The second item on said list is, "Enjoy every moment, because they grow up so fast."

The kind-hearted soul is trying to let me know that the small things don't matter -- that before I know it, my kids will be moving out, and I should just enjoy the age they're at, the learning they're doing and how cute and wonderful they are.

But sometimes, saying "enjoy every moment" causes guilty feelings to emerge and fester, and the last thing I need more of on my plate is guilt.

When I hear I should be enjoying every moment, I feel shame and remorse because I'm not enjoying every moment and evidently, I should be. The reasons for not enjoying every moment are endless. First of all, I don't have time to enjoy every moment. Remember that house I cleaned while the baby was sleeping? It needs to be cleaned whether or not the kid is sleeping. And the dishes and laundry and bills to pay and grocery shopping to do so my kids I'm supposed to be enjoying can eat? That's all gotta be done, too.

And sometimes, there aren't moments to enjoy. Sleep training my kids was not something I wanted to enjoy. My daughter defying me through the terrible twos isn't a moment I want to enjoy or even remember. When my son fell over nothing and somehow got a cut right next to his eye by hitting the couch, of all things, I wasn't thinking about enjoying that moment. I was thinking, Oh dude, are you OK?, followed by, We're going to need to up our insurance coverage because it won't be long before your clumsiness lands us in the ER.

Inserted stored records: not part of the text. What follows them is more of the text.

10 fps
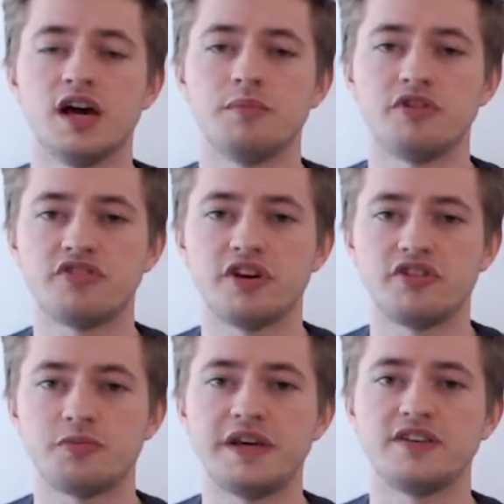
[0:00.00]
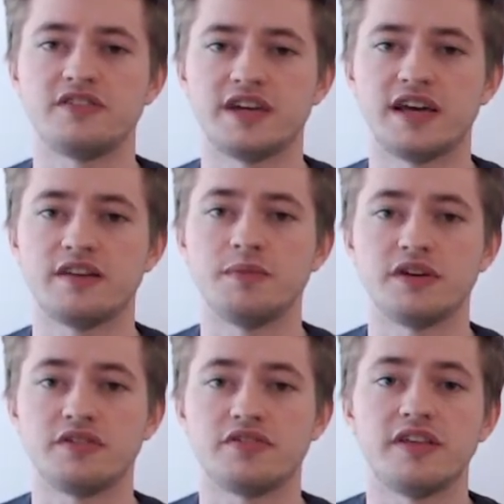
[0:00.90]
certain speakers together
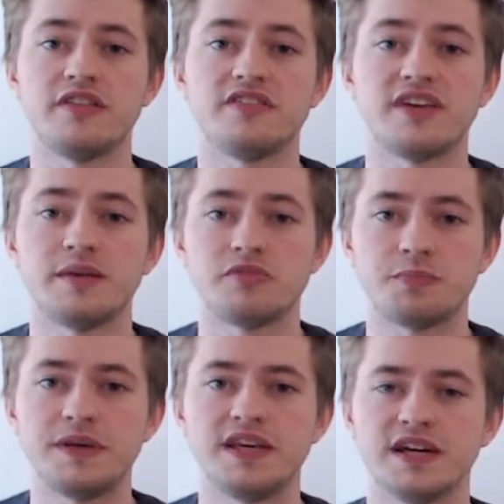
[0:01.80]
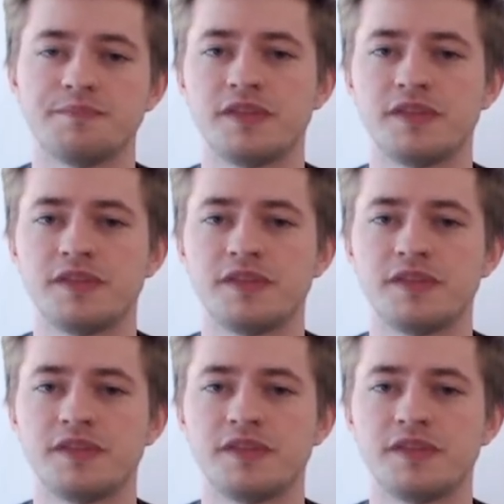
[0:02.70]
because they're the same speaker.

Of course there are moments when I do sit down and just hang out with my kids, and I do love those moments. And I don't think I'd be human if it didn't make me sad to think that one day, my kids will be out on their own, living their lives, and hopefully not saying what their therapist said about me when they call every Sunday to catch up.

But enjoying every moment just isn't possible. Please stop telling me to do it. It just makes me feel bad. I don't need another cliché about raising kids. What I need is a nap followed by a beer, a big plate of nachos and another episode of Gilmore Girls.